--- Records ---

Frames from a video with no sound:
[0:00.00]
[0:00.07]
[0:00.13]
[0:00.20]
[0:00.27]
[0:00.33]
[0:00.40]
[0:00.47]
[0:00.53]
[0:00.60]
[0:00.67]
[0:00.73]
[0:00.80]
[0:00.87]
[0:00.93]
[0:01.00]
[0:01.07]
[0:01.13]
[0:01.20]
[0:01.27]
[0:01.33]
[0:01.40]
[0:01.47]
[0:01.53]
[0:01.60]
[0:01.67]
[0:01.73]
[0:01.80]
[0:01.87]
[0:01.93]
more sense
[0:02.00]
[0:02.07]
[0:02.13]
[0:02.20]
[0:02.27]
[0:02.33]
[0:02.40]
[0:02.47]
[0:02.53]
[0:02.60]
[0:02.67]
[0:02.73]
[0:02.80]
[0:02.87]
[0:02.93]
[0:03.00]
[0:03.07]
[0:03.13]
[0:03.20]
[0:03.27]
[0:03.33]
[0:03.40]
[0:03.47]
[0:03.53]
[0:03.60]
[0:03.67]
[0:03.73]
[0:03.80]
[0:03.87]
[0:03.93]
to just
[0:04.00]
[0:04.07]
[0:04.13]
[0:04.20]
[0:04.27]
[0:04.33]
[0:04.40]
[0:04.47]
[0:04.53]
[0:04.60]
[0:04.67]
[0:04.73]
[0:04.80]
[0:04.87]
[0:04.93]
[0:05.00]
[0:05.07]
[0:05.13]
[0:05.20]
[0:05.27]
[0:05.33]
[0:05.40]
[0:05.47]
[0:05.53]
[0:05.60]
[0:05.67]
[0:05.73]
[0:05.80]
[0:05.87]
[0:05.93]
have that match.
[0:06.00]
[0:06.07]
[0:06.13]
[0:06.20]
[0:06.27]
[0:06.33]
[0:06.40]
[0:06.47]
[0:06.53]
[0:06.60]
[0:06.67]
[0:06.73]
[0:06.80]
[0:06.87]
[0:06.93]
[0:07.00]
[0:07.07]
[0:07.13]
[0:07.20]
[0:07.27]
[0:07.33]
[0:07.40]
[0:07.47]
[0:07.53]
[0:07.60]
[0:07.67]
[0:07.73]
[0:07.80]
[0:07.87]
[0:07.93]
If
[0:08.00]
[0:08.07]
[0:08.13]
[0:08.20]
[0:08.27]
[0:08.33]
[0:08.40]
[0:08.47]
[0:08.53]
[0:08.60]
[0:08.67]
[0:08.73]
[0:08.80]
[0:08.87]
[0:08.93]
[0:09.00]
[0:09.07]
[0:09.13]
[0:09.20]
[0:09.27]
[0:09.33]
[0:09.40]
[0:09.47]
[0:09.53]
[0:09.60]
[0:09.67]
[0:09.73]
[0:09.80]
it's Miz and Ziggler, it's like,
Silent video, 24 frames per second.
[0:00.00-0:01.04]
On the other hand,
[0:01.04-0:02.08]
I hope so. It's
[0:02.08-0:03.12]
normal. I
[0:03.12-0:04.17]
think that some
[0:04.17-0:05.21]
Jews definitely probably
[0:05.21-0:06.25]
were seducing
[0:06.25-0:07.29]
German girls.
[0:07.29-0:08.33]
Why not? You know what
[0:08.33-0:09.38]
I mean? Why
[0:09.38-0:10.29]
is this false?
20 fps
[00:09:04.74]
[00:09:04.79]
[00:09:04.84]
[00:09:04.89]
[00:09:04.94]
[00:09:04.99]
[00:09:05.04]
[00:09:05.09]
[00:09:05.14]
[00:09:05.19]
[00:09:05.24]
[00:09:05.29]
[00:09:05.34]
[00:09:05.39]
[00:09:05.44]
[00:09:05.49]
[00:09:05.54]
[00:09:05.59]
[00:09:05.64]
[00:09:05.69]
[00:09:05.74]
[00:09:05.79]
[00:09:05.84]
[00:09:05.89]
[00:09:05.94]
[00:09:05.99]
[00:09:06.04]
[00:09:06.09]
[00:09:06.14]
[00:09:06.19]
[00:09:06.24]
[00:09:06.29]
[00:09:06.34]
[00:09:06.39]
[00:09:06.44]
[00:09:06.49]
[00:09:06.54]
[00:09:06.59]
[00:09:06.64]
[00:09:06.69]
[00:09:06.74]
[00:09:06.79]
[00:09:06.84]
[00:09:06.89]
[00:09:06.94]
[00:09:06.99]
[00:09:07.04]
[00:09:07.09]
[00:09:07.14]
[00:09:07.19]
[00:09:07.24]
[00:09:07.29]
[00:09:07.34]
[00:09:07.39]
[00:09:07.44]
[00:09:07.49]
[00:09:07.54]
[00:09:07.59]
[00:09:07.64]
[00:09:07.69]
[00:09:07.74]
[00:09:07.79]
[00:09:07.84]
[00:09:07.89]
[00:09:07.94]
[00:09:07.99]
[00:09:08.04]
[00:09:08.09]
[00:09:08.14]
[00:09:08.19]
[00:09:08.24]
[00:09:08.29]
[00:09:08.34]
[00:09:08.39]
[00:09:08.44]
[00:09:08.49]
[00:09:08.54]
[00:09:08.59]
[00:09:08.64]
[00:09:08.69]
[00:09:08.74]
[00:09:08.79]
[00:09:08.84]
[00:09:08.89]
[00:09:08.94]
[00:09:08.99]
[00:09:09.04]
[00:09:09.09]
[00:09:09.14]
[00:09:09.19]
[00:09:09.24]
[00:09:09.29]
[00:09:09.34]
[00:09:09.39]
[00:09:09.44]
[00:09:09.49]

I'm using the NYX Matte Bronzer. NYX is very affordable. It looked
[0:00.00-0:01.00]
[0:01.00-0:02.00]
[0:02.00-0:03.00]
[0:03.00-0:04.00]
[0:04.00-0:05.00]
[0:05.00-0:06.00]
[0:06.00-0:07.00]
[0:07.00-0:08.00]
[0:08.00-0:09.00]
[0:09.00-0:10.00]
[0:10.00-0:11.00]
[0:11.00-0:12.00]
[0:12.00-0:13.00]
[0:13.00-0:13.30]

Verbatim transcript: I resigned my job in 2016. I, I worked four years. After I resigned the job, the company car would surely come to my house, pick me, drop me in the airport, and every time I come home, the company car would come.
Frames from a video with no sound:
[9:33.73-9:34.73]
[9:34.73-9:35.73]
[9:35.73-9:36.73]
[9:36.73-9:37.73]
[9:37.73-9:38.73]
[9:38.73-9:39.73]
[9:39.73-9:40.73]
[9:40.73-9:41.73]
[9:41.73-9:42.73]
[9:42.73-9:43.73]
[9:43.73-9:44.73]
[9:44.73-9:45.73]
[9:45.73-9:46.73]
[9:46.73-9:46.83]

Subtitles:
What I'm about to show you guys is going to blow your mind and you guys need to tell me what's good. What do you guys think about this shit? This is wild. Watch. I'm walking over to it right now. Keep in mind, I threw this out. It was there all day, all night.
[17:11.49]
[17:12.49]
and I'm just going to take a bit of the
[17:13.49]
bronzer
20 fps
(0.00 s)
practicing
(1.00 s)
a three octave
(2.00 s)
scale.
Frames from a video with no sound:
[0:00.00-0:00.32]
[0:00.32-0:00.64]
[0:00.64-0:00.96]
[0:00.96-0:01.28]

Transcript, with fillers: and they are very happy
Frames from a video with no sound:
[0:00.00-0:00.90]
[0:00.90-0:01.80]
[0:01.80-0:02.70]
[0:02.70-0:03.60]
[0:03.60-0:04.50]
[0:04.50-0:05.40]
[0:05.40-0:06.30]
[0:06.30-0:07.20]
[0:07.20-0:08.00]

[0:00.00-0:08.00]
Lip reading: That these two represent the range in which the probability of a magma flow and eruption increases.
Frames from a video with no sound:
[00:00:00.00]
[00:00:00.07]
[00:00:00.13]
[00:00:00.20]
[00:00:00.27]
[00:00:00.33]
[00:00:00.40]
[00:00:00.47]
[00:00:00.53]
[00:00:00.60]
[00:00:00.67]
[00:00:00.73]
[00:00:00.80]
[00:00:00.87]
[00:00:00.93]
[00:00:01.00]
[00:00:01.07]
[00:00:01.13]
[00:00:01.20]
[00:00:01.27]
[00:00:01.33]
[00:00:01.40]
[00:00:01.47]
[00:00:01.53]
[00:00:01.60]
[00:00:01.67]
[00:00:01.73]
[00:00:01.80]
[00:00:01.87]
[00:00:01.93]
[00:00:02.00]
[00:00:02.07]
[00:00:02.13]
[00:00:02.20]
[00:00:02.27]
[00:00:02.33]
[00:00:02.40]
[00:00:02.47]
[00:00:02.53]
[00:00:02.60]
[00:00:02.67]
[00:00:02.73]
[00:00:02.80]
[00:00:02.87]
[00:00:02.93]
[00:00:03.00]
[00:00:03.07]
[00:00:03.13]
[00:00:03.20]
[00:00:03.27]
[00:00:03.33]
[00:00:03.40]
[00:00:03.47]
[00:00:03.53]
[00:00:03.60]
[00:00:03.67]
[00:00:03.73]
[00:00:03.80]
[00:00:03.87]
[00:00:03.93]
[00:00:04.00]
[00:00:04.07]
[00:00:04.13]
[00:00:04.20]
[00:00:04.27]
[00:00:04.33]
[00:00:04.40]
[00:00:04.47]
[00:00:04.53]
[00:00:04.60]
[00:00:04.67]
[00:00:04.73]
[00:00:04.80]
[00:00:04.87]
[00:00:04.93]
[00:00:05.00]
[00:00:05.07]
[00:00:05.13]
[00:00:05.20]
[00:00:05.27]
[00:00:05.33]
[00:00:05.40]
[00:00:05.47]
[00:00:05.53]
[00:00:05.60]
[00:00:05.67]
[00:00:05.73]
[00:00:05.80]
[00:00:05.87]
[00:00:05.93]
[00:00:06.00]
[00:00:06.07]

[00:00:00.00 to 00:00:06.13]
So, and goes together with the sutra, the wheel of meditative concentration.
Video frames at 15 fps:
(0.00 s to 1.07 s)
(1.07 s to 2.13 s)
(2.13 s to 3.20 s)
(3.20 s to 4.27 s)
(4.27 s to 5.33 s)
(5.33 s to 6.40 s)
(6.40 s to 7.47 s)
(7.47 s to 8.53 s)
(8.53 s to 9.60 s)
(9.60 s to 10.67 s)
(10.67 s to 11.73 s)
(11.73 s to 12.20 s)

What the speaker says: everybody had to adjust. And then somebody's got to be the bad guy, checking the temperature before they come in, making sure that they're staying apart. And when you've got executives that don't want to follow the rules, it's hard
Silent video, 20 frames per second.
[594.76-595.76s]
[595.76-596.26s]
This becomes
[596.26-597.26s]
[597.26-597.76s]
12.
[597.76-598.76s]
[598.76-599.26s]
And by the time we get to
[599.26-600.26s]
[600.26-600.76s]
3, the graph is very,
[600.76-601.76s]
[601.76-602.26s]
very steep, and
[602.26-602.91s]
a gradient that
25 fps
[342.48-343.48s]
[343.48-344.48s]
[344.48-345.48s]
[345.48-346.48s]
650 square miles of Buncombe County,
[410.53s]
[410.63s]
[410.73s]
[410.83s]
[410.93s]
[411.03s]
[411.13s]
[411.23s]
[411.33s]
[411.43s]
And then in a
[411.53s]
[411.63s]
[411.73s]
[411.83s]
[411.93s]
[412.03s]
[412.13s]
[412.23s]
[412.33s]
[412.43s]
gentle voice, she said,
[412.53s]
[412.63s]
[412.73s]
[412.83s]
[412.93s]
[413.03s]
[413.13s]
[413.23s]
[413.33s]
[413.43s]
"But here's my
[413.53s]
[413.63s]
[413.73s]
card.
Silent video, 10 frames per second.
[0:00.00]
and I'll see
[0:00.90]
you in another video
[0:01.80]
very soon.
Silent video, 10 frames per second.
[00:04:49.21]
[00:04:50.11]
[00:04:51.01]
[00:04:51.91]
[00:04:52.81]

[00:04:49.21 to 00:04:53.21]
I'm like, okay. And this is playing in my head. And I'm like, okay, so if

--- Problem to work on ---
Write out, from the lines above, only those from the line with "[00:00:01.47]" to the line with "[00:00:04.13]", exactly as given, including the first and the last.

--- Completed task ---
[00:00:01.47]
[00:00:01.53]
[00:00:01.60]
[00:00:01.67]
[00:00:01.73]
[00:00:01.80]
[00:00:01.87]
[00:00:01.93]
[00:00:02.00]
[00:00:02.07]
[00:00:02.13]
[00:00:02.20]
[00:00:02.27]
[00:00:02.33]
[00:00:02.40]
[00:00:02.47]
[00:00:02.53]
[00:00:02.60]
[00:00:02.67]
[00:00:02.73]
[00:00:02.80]
[00:00:02.87]
[00:00:02.93]
[00:00:03.00]
[00:00:03.07]
[00:00:03.13]
[00:00:03.20]
[00:00:03.27]
[00:00:03.33]
[00:00:03.40]
[00:00:03.47]
[00:00:03.53]
[00:00:03.60]
[00:00:03.67]
[00:00:03.73]
[00:00:03.80]
[00:00:03.87]
[00:00:03.93]
[00:00:04.00]
[00:00:04.07]
[00:00:04.13]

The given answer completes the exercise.